De telles et si odieuses accusations se doivent prouver. Où est la preuve de Sainte-Beuve ? Elle se trouve, selon lui, dans les Mémoires de Mme  de Rémusat : « Ils nous diront un jour cela », écrit-il avec assurance. De deux choses l’une : ou Sainte-Beuve n’avait pas lu les Mémoires de Mme  de Rémusat, et alors comment osait-il être aussi affirmatif ? ou il les avait lus, et alors il mentait. Ces Mémoires, en effet, ont été publiés en 1879, et nous savons maintenant qu’ils ne disent pas un mot du procès et de l’exécution d’Armand de Chateaubriand, — et cela pour une bonne raison : l’exécution est du mois de mars 1809, et les Mémoires de Mme  de Rémusat ne vont pas au delà du mois de mars 1808.

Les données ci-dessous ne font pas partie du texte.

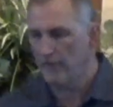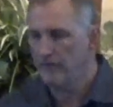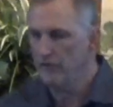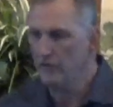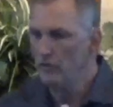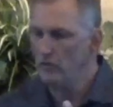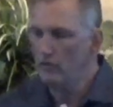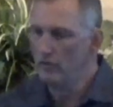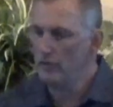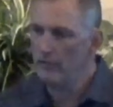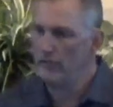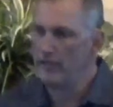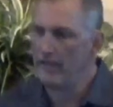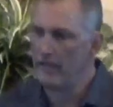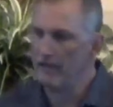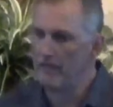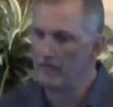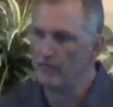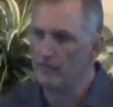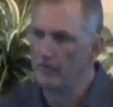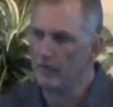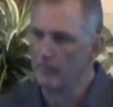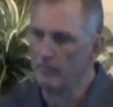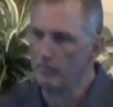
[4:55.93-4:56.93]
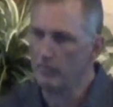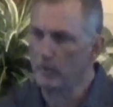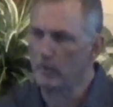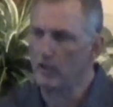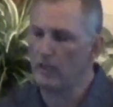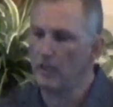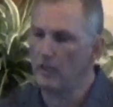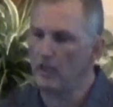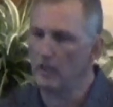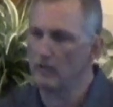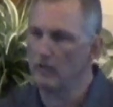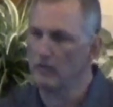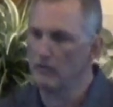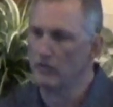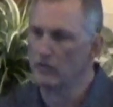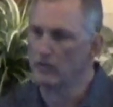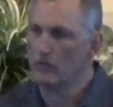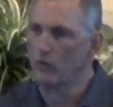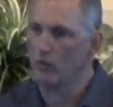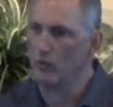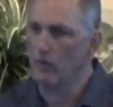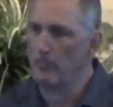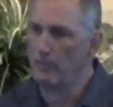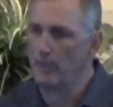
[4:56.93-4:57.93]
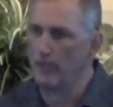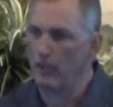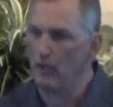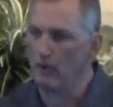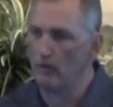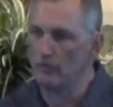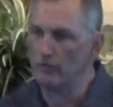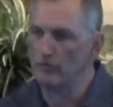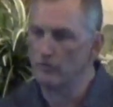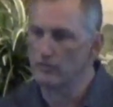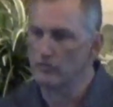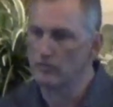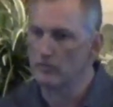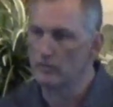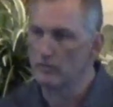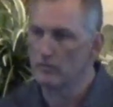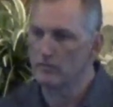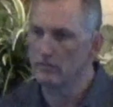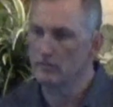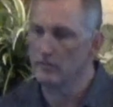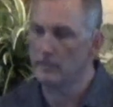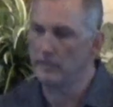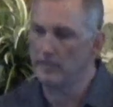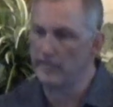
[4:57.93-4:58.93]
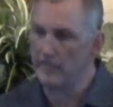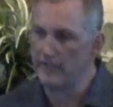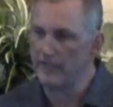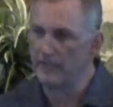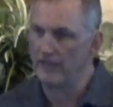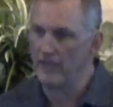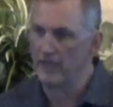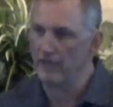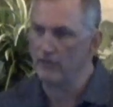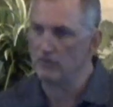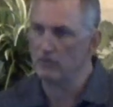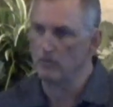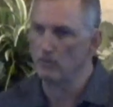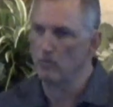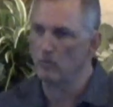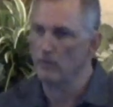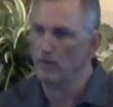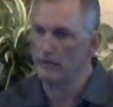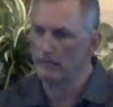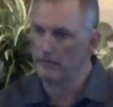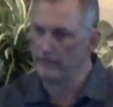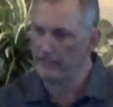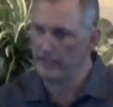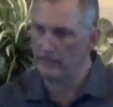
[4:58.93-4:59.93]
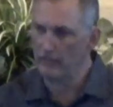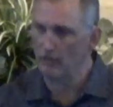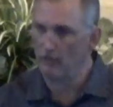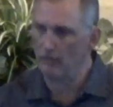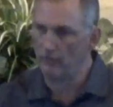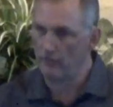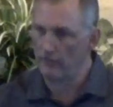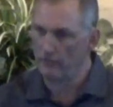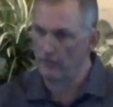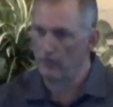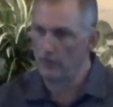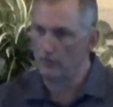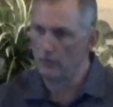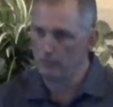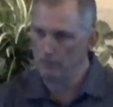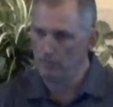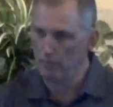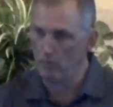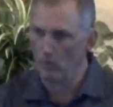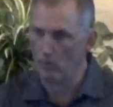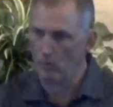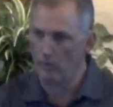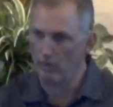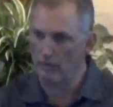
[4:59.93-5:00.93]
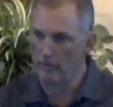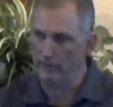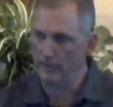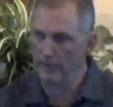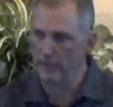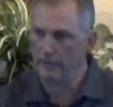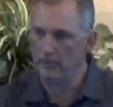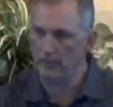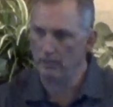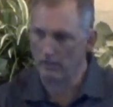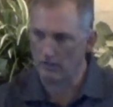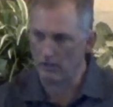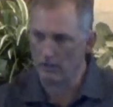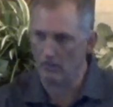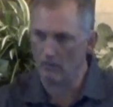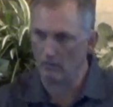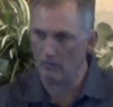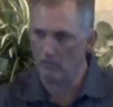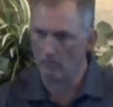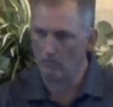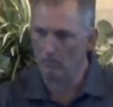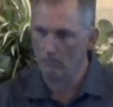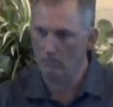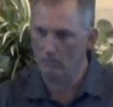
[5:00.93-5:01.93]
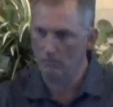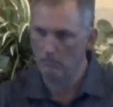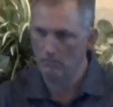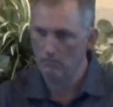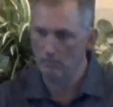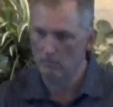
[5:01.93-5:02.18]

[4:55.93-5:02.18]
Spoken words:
If you didn't have the blood on the doorpost, the death angel would have killed the firstborn in your home.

La vérité est, n’en déplaise à Sainte-Beuve, que Chateaubriand fit l’impossible pour sauver la vie de son compagnon d’enfance. Il eut tout d’abord recours à Fontanes, et celui ci s’adressa à l’Empereur ; ce fut en vain. Il eut recours aussi à Mme  de Rémusat, qui n’eut pas de peine à décider l’impératrice Joséphine et la reine Hortense à intervenir : elles ne purent rien obtenir. Chateaubriand alors se résolut à une démarche, qui dut singulièrement lui coûter. Il sollicita une audience de Fouché et implora de lui la grâce de son parent. De tout cela, Sainte-Beuve ne veut rien savoir. D’après lui, une seule démarche pouvait être utile : il fallait que Chateaubriand écrivît directement à l’Empereur, et il ne l’a pas voulu faire, il s’est refusé à cette démarche nécessaire. Or il se trouve que, contrairement à l’affirmation de Sainte-Beuve, Chateaubriand a fait cette démarche. Il a écrit directement à Napoléon, et Napoléon a jeté sa lettre au feu.

Mme  de Chateaubriand, dans ses Souvenirs, partout si

  1. Chateaubriand et son groupe littéraire sous l’Empire, t. I, p. 103 et 385.